Ancient Indian wisdom or modern Western gymnastics?

3 yoginis
Last year the Hindu-American Foundation launched a campaign to “take back yoga”, arguing against the ever growing trend of denying or at least not taking an interest in the connection between physical yoga and its assumed Hindu spiritual origins. The campaign has got good media coverage, most positively in the New York Times and CNN.

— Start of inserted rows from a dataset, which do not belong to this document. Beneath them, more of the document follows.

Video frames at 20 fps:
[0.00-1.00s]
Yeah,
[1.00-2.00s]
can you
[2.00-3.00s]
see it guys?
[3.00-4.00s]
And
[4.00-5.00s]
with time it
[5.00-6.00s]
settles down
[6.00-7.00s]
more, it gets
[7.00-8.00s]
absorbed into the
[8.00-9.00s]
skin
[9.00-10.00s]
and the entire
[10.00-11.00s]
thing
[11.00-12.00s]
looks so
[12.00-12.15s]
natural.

Indo-Western body-building
But last year also saw the publication of Mark Singleton‘s book Yoga Body: The Origins of Modern Posture Practice, which goes against all romantic ideas of ancient Hindu roots of the techniques that are usually taught in modern yoga classes all over the world. Instead, he argues, this form of yoga was invented in India in the nineteenth century, as a compound of British body-building and physical culture, American transcendentalism and Christian Science, naturopathy, Swedish gymnastics, the YMCA, and yoga postures adapted specifically for a Western audience. Singleton’s book was given an extremely positive (and informative) review by the grand old lady of Hindu studies, Wendy Doniger, in the Times Literary Supplement, and his viewpoints underlie an article by Meera Nanda in the Indian Open Magazine.

Classical sources
None of the participants in the debate argue that practitioners of yoga need to belong to any specific religious faith, though the Hindu-American Foundation argues that yoga is a spiritual discipline leading to moksha ‘liberation’. There seem to be two central issues. First, the foundation needs to argue for its important role in defending the cultural identity of Indians in America. Second, the conflict over history between spiritual groups and the scholars studying them is no new phenomenon.

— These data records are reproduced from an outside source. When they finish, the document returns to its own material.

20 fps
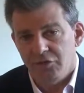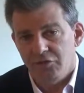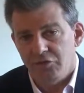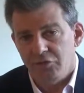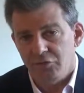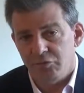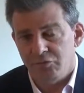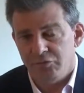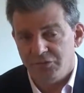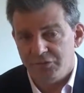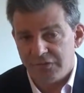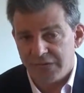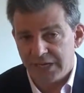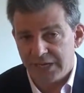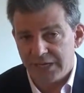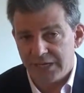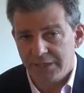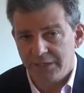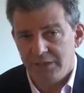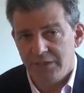to
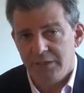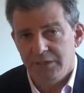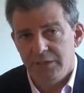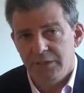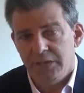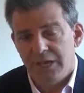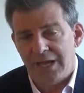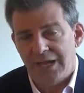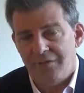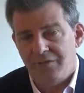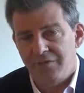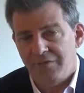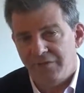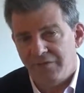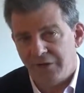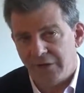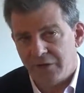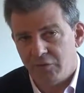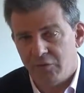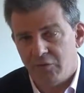state and
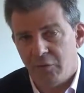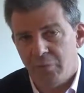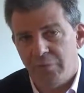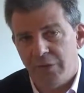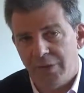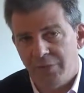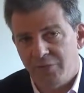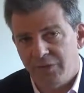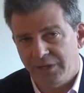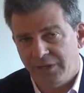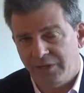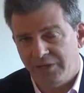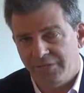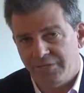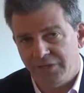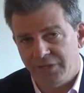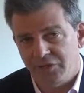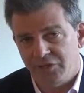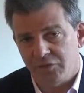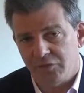federal public
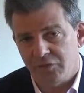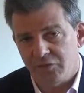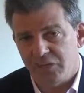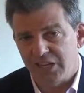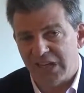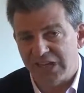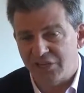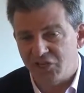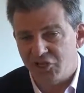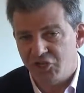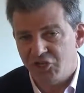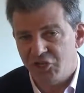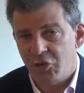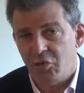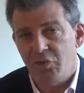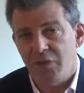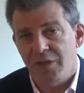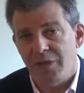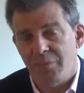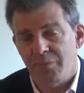officials and
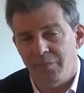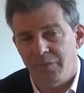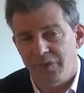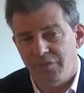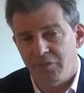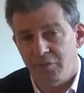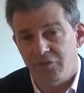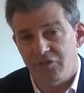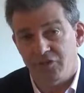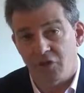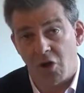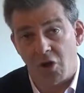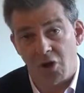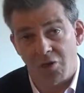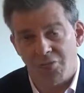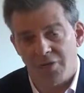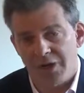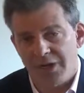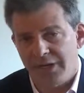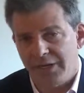show them that there is
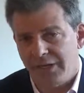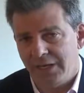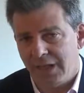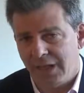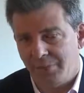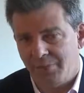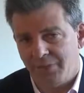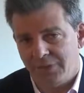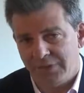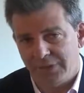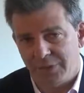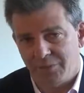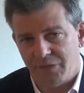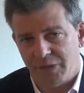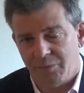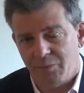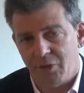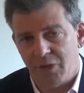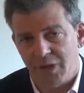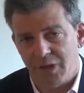already an
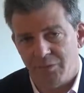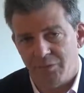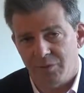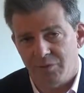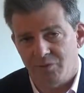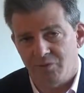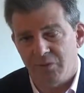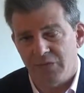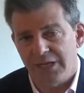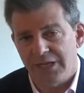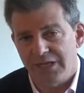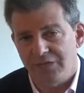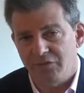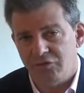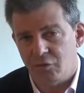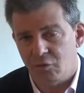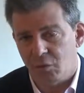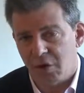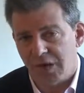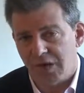epidemic problem related
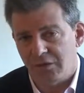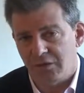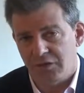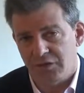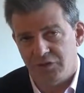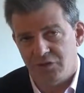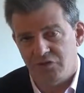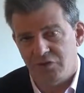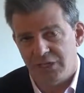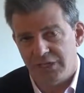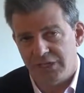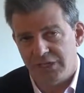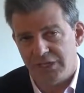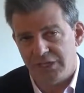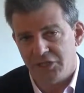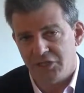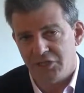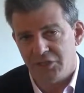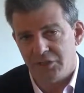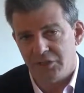to wireless
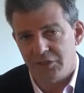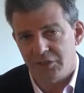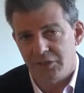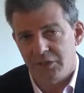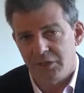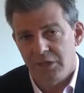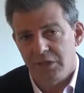radiation.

Even scholars, however, are by no means always in agreement. For all her praise of Singleton’s book, Wendy Doniger points out that “there are more historical bases for contemporary postural yoga within classical Hinduism than Singleton allows”, and that “the Europeans did not invent it wholesale”, but “changed it enormously”. As always, one may add that yoga, like meditation and other spiritual practices, are most often transmitted from person to person, and many of its variants may have existed for centuries without ever having made it into the after all relatively scarce historical material that has survived into our time.

Iyengar

BKS Iyengar

More than gymnastics
Singleton’s view of the modern yoga arena may also be a little too narrow. I haven’t had the chance to read his book yet myself, but to judge from its list of contents, and from Doniger’s review, it associates postural yoga too strongly with the more gymnastic variants of B. K. S. Iyengar and F. Bois. Several schools of yoga teach postures and breathing with a stronger focus on the inner processes that yoga can bring about. Are Holen and Torbjørn Hobbel’s book on yoga, which was published in Norwegian in 2009 as Yogaboken, is currently being translated into English and will bring a different perspective.